Elle a formé une demande reconventionnelle en évacuation des locaux, avec prononcé des mesures d'exécution directe.

Le motif de la résiliation résidait dans le fait que le restaurant et ses cinq dépendances avaient été sous-loués de manière illicite. La locataire s'était contentée de l'informer d'une manière confuse et tardive, puis avait refusé de communiquer toutes les conditions du contrat conclu avec F______ SARL, alors qu'il s'agissait d'un transfert de bail déguisé.

La bailleresse avait constaté, le 3 septembre 2018, que le restaurant annonçait le changement de propriétaire, ainsi que ses horaires d'ouverture, malgré sa mise en demeure du 24 août 2018.

u. Par réponse du même jour, la bailleresse a conclu à la validation du congé notifié le 23 novembre 2018 pour l'appartement et au refus de toute prolongation de bail.

Le congé donné pour l'appartement était motivé par le fait que celui-ci était occupé de manière non conforme à l'usage prévu par le bail et générait des nuisances pour les voisins. G______ n'y habitant pas, il s'agissait d'une sous-location non autorisée.

La bailleresse a formé une demande reconventionnelle en évacuation de l'appartement, avec le prononcé des mesures d'exécution directe.

v. Par ordonnance du 13 juin 2019, le Tribunal a limité les débats, sur demande reconventionnelle, à la conclusion visant l'évacuation de la locataire, celle relative à l'exécution directe étant, le cas échéant, examinée ultérieurement par le Tribunal dans la composition légalement requise pour prononcer les mesures d'exécution.

w. Par écriture du 16 août 2019, A______ SA a conclu au déboutement de la bailleresse sur demande reconventionnelle.

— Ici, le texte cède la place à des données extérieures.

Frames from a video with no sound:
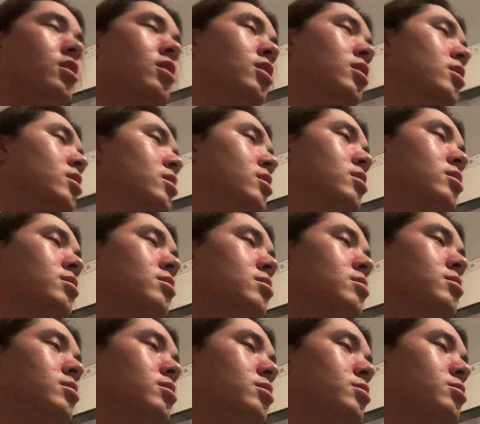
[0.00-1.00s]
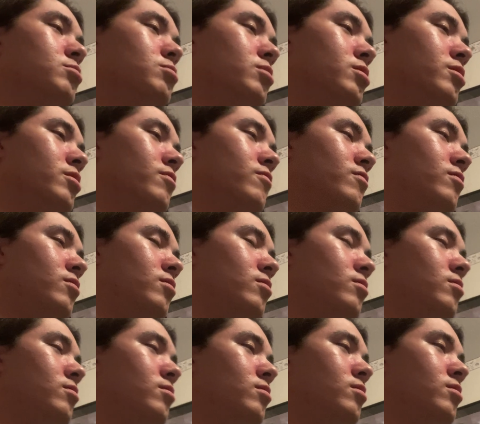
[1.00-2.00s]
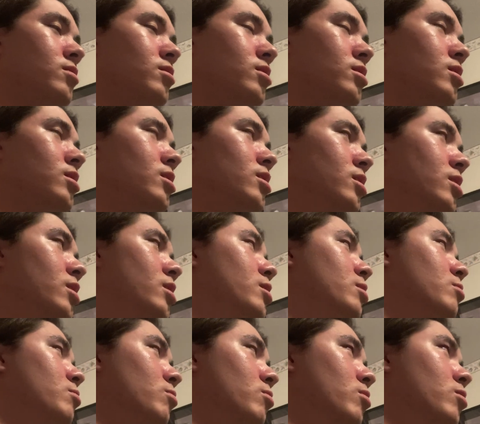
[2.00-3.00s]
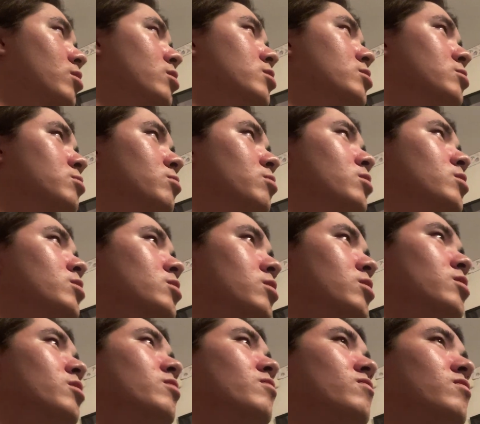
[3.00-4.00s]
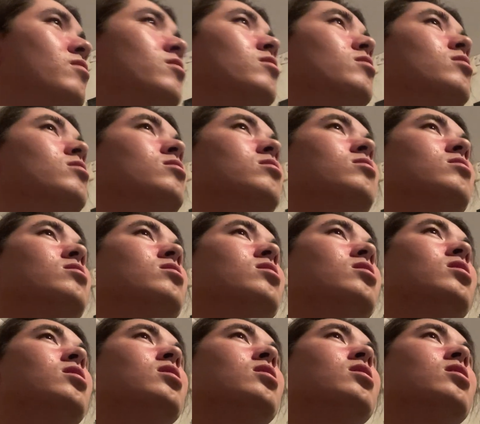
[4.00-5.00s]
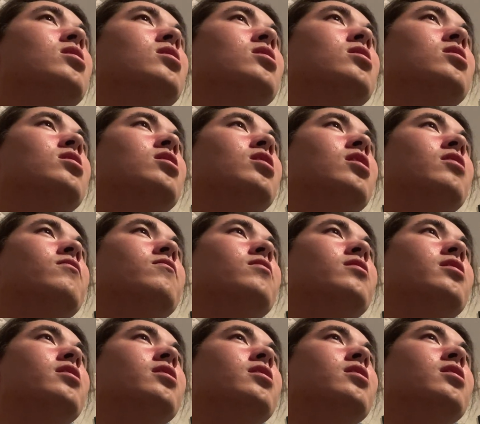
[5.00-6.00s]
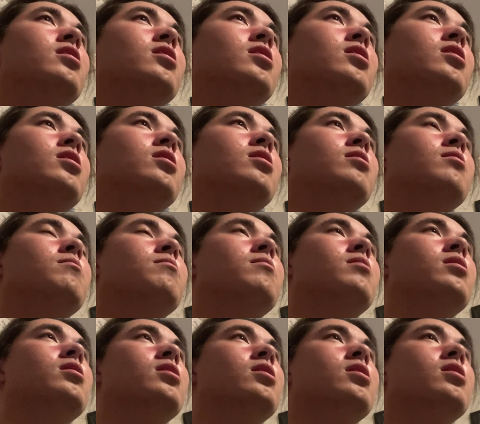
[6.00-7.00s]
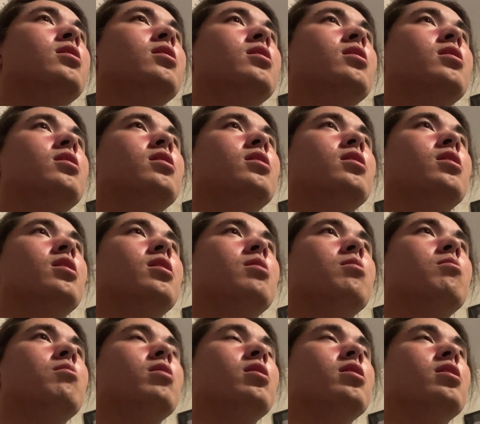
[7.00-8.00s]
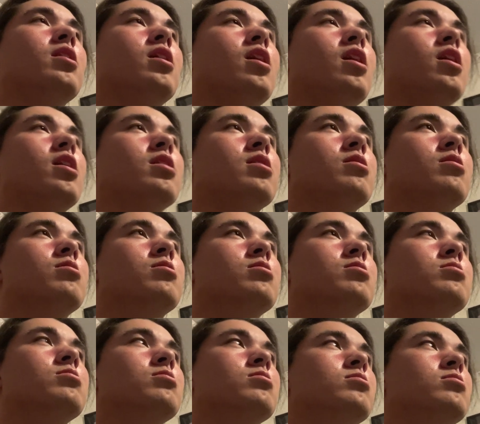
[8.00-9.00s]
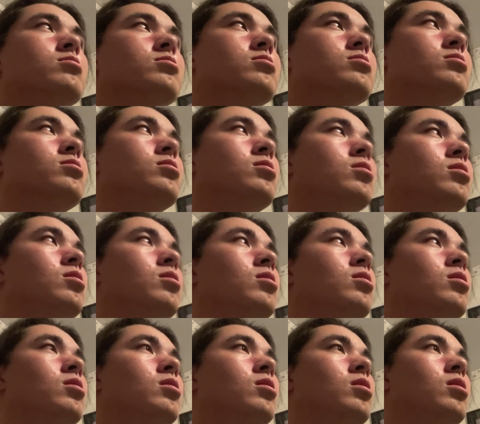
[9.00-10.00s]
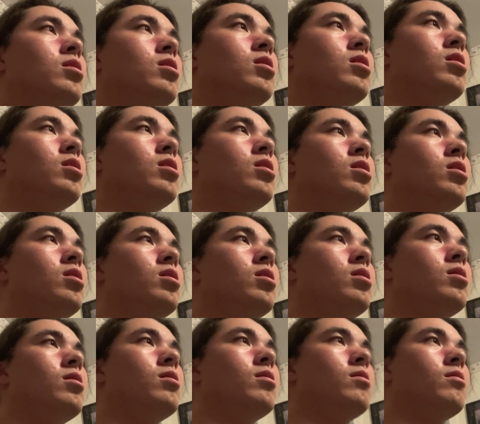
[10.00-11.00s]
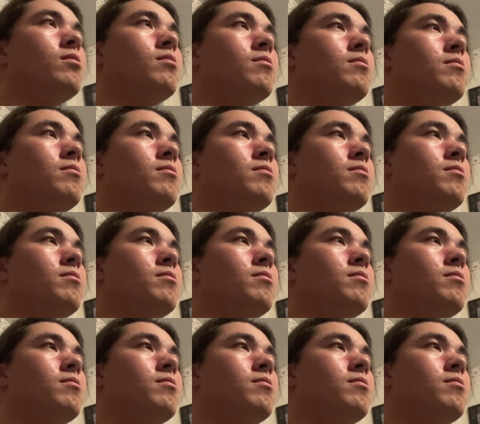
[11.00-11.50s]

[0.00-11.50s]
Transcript: it was wonderful. It was wonderful. Loved it. Um, uh, why the hot girls was, um,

Elle a soutenu que G______ s'était trouvé en Italie du 18 décembre 2018 au 4 janvier 2019, soit au moment où selon le rapport de détective, il ne résidait pas dans l'appartement. Elle a admis que celui-ci avait donné l'accès à son appartement aux employées de F______ SARL afin qu'elles puissent y déposer leurs affaires et se changer, mais elles n'y logeaient toutefois pas.

x. A l'audience du 29 novembre 2019, le représentant de la B______, K______, a expliqué que la bailleresse avait souhaité connaître les conditions de la sous-location du E______ à F______ SARL, soit le début et la fin du contrat et les conditions d'une éventuelle reprise de commerce. Celle-ci était au courant des précédentes mises en gérance du H______ et du E______.

Suite à la reprise de l'exploitation du H______ par F______ SARL, en octobre 2018, des nuisances s'étaient produites, confirmée par la plainte de J______.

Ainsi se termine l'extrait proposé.